_EXERCISE GOAL:_
Could you print every record below exactly as written?

_MATERIAL FOR THE TASK:_
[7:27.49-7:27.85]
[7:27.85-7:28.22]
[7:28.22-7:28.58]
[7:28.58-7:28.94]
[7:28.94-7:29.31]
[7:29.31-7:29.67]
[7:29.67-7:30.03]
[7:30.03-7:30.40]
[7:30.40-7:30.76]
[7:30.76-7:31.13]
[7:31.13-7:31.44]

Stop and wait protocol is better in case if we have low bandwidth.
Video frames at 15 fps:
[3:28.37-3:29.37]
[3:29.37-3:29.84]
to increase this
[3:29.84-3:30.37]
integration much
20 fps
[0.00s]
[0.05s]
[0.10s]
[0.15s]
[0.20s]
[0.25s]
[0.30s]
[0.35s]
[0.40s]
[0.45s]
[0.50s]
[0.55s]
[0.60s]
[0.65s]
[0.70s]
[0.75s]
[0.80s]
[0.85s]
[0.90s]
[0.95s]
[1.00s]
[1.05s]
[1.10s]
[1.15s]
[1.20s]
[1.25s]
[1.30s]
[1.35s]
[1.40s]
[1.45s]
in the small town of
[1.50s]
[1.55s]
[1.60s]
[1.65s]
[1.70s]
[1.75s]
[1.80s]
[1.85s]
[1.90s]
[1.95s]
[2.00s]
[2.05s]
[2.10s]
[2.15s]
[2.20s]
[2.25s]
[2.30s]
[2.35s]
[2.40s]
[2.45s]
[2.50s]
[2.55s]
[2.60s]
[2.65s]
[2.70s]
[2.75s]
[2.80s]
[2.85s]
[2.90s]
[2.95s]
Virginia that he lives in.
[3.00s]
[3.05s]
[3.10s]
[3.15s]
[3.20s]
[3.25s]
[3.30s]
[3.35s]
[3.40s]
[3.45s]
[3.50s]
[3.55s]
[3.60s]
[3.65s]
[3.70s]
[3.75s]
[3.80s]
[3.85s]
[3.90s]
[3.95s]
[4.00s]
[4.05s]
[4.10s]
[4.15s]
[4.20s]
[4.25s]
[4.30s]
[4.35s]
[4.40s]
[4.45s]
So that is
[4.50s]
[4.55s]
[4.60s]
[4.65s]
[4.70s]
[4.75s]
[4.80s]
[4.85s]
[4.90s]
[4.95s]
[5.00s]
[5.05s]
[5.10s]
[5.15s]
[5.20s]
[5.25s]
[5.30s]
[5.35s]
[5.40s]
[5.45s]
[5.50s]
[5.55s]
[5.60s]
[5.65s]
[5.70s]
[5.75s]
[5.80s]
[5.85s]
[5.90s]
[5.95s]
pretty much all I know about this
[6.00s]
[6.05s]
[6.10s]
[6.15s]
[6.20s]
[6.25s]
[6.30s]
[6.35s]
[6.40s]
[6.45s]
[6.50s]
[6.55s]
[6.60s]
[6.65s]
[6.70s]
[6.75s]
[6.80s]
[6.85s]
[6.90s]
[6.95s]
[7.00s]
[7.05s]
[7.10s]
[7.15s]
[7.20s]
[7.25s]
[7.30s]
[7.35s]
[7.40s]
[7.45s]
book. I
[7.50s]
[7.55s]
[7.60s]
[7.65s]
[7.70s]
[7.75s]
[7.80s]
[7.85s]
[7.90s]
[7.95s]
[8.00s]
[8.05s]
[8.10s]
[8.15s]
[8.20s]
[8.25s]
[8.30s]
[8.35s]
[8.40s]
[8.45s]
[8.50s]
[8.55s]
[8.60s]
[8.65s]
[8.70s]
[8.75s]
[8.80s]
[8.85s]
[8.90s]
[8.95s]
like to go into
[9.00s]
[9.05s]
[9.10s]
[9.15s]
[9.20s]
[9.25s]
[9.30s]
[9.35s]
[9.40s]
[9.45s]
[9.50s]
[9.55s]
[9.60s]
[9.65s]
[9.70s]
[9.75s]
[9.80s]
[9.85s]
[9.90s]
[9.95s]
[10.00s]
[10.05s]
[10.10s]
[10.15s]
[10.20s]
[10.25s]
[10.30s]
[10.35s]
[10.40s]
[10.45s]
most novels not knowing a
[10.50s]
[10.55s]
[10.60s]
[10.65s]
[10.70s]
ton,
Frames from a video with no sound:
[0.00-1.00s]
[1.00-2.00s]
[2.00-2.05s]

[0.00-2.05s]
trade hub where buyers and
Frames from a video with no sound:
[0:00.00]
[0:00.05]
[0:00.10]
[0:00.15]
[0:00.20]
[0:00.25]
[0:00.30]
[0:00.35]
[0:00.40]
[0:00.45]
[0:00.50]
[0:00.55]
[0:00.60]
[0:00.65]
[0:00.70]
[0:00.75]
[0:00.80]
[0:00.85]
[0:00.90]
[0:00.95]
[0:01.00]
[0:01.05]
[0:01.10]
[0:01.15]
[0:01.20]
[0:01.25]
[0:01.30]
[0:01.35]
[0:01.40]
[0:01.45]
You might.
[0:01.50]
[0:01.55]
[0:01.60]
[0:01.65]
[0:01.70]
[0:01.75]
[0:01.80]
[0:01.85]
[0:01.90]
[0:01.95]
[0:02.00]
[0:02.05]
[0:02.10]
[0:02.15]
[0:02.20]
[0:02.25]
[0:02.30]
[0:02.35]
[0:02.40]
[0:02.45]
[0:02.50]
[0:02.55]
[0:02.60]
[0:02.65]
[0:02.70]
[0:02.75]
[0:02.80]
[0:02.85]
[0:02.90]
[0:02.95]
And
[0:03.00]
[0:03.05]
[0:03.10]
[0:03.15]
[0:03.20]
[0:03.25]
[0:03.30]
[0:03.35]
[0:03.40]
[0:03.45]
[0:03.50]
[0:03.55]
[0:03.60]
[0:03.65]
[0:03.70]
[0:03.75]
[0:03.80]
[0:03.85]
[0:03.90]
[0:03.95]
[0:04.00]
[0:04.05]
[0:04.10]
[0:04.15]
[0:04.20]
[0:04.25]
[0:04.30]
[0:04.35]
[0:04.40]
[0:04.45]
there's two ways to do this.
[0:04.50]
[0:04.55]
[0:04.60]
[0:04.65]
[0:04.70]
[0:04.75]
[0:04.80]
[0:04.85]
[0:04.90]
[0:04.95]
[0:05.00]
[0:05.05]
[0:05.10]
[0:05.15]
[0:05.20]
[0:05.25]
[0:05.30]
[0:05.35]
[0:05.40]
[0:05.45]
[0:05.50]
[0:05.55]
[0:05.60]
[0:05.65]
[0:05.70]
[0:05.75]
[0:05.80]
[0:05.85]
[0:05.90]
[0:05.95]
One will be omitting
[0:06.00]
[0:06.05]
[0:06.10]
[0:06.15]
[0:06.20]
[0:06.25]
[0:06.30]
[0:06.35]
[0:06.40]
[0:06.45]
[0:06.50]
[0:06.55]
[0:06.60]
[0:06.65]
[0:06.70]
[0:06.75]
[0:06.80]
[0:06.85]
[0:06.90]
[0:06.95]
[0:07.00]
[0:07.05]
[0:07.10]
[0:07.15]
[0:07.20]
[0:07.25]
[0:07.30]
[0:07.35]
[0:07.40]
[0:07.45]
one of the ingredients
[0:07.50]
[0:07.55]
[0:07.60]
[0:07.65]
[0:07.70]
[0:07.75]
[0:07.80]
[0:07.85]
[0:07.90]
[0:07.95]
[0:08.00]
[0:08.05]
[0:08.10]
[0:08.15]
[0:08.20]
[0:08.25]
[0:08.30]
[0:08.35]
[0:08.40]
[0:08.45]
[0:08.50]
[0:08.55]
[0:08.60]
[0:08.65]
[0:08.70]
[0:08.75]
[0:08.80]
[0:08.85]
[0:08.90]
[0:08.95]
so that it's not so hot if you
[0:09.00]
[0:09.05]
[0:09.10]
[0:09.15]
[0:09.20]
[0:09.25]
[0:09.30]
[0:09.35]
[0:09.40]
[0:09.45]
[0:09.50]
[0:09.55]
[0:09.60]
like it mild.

_RESPONSE BOX:_
[7:27.49-7:27.85]
[7:27.85-7:28.22]
[7:28.22-7:28.58]
[7:28.58-7:28.94]
[7:28.94-7:29.31]
[7:29.31-7:29.67]
[7:29.67-7:30.03]
[7:30.03-7:30.40]
[7:30.40-7:30.76]
[7:30.76-7:31.13]
[7:31.13-7:31.44]

Stop and wait protocol is better in case if we have low bandwidth.
Video frames at 15 fps:
[3:28.37-3:29.37]
[3:29.37-3:29.84]
to increase this
[3:29.84-3:30.37]
integration much
20 fps
[0.00s]
[0.05s]
[0.10s]
[0.15s]
[0.20s]
[0.25s]
[0.30s]
[0.35s]
[0.40s]
[0.45s]
[0.50s]
[0.55s]
[0.60s]
[0.65s]
[0.70s]
[0.75s]
[0.80s]
[0.85s]
[0.90s]
[0.95s]
[1.00s]
[1.05s]
[1.10s]
[1.15s]
[1.20s]
[1.25s]
[1.30s]
[1.35s]
[1.40s]
[1.45s]
in the small town of
[1.50s]
[1.55s]
[1.60s]
[1.65s]
[1.70s]
[1.75s]
[1.80s]
[1.85s]
[1.90s]
[1.95s]
[2.00s]
[2.05s]
[2.10s]
[2.15s]
[2.20s]
[2.25s]
[2.30s]
[2.35s]
[2.40s]
[2.45s]
[2.50s]
[2.55s]
[2.60s]
[2.65s]
[2.70s]
[2.75s]
[2.80s]
[2.85s]
[2.90s]
[2.95s]
Virginia that he lives in.
[3.00s]
[3.05s]
[3.10s]
[3.15s]
[3.20s]
[3.25s]
[3.30s]
[3.35s]
[3.40s]
[3.45s]
[3.50s]
[3.55s]
[3.60s]
[3.65s]
[3.70s]
[3.75s]
[3.80s]
[3.85s]
[3.90s]
[3.95s]
[4.00s]
[4.05s]
[4.10s]
[4.15s]
[4.20s]
[4.25s]
[4.30s]
[4.35s]
[4.40s]
[4.45s]
So that is
[4.50s]
[4.55s]
[4.60s]
[4.65s]
[4.70s]
[4.75s]
[4.80s]
[4.85s]
[4.90s]
[4.95s]
[5.00s]
[5.05s]
[5.10s]
[5.15s]
[5.20s]
[5.25s]
[5.30s]
[5.35s]
[5.40s]
[5.45s]
[5.50s]
[5.55s]
[5.60s]
[5.65s]
[5.70s]
[5.75s]
[5.80s]
[5.85s]
[5.90s]
[5.95s]
pretty much all I know about this
[6.00s]
[6.05s]
[6.10s]
[6.15s]
[6.20s]
[6.25s]
[6.30s]
[6.35s]
[6.40s]
[6.45s]
[6.50s]
[6.55s]
[6.60s]
[6.65s]
[6.70s]
[6.75s]
[6.80s]
[6.85s]
[6.90s]
[6.95s]
[7.00s]
[7.05s]
[7.10s]
[7.15s]
[7.20s]
[7.25s]
[7.30s]
[7.35s]
[7.40s]
[7.45s]
book. I
[7.50s]
[7.55s]
[7.60s]
[7.65s]
[7.70s]
[7.75s]
[7.80s]
[7.85s]
[7.90s]
[7.95s]
[8.00s]
[8.05s]
[8.10s]
[8.15s]
[8.20s]
[8.25s]
[8.30s]
[8.35s]
[8.40s]
[8.45s]
[8.50s]
[8.55s]
[8.60s]
[8.65s]
[8.70s]
[8.75s]
[8.80s]
[8.85s]
[8.90s]
[8.95s]
like to go into
[9.00s]
[9.05s]
[9.10s]
[9.15s]
[9.20s]
[9.25s]
[9.30s]
[9.35s]
[9.40s]
[9.45s]
[9.50s]
[9.55s]
[9.60s]
[9.65s]
[9.70s]
[9.75s]
[9.80s]
[9.85s]
[9.90s]
[9.95s]
[10.00s]
[10.05s]
[10.10s]
[10.15s]
[10.20s]
[10.25s]
[10.30s]
[10.35s]
[10.40s]
[10.45s]
most novels not knowing a
[10.50s]
[10.55s]
[10.60s]
[10.65s]
[10.70s]
ton,
Frames from a video with no sound:
[0.00-1.00s]
[1.00-2.00s]
[2.00-2.05s]

[0.00-2.05s]
trade hub where buyers and
Frames from a video with no sound:
[0:00.00]
[0:00.05]
[0:00.10]
[0:00.15]
[0:00.20]
[0:00.25]
[0:00.30]
[0:00.35]
[0:00.40]
[0:00.45]
[0:00.50]
[0:00.55]
[0:00.60]
[0:00.65]
[0:00.70]
[0:00.75]
[0:00.80]
[0:00.85]
[0:00.90]
[0:00.95]
[0:01.00]
[0:01.05]
[0:01.10]
[0:01.15]
[0:01.20]
[0:01.25]
[0:01.30]
[0:01.35]
[0:01.40]
[0:01.45]
You might.
[0:01.50]
[0:01.55]
[0:01.60]
[0:01.65]
[0:01.70]
[0:01.75]
[0:01.80]
[0:01.85]
[0:01.90]
[0:01.95]
[0:02.00]
[0:02.05]
[0:02.10]
[0:02.15]
[0:02.20]
[0:02.25]
[0:02.30]
[0:02.35]
[0:02.40]
[0:02.45]
[0:02.50]
[0:02.55]
[0:02.60]
[0:02.65]
[0:02.70]
[0:02.75]
[0:02.80]
[0:02.85]
[0:02.90]
[0:02.95]
And
[0:03.00]
[0:03.05]
[0:03.10]
[0:03.15]
[0:03.20]
[0:03.25]
[0:03.30]
[0:03.35]
[0:03.40]
[0:03.45]
[0:03.50]
[0:03.55]
[0:03.60]
[0:03.65]
[0:03.70]
[0:03.75]
[0:03.80]
[0:03.85]
[0:03.90]
[0:03.95]
[0:04.00]
[0:04.05]
[0:04.10]
[0:04.15]
[0:04.20]
[0:04.25]
[0:04.30]
[0:04.35]
[0:04.40]
[0:04.45]
there's two ways to do this.
[0:04.50]
[0:04.55]
[0:04.60]
[0:04.65]
[0:04.70]
[0:04.75]
[0:04.80]
[0:04.85]
[0:04.90]
[0:04.95]
[0:05.00]
[0:05.05]
[0:05.10]
[0:05.15]
[0:05.20]
[0:05.25]
[0:05.30]
[0:05.35]
[0:05.40]
[0:05.45]
[0:05.50]
[0:05.55]
[0:05.60]
[0:05.65]
[0:05.70]
[0:05.75]
[0:05.80]
[0:05.85]
[0:05.90]
[0:05.95]
One will be omitting
[0:06.00]
[0:06.05]
[0:06.10]
[0:06.15]
[0:06.20]
[0:06.25]
[0:06.30]
[0:06.35]
[0:06.40]
[0:06.45]
[0:06.50]
[0:06.55]
[0:06.60]
[0:06.65]
[0:06.70]
[0:06.75]
[0:06.80]
[0:06.85]
[0:06.90]
[0:06.95]
[0:07.00]
[0:07.05]
[0:07.10]
[0:07.15]
[0:07.20]
[0:07.25]
[0:07.30]
[0:07.35]
[0:07.40]
[0:07.45]
one of the ingredients
[0:07.50]
[0:07.55]
[0:07.60]
[0:07.65]
[0:07.70]
[0:07.75]
[0:07.80]
[0:07.85]
[0:07.90]
[0:07.95]
[0:08.00]
[0:08.05]
[0:08.10]
[0:08.15]
[0:08.20]
[0:08.25]
[0:08.30]
[0:08.35]
[0:08.40]
[0:08.45]
[0:08.50]
[0:08.55]
[0:08.60]
[0:08.65]
[0:08.70]
[0:08.75]
[0:08.80]
[0:08.85]
[0:08.90]
[0:08.95]
so that it's not so hot if you
[0:09.00]
[0:09.05]
[0:09.10]
[0:09.15]
[0:09.20]
[0:09.25]
[0:09.30]
[0:09.35]
[0:09.40]
[0:09.45]
[0:09.50]
[0:09.55]
[0:09.60]
like it mild.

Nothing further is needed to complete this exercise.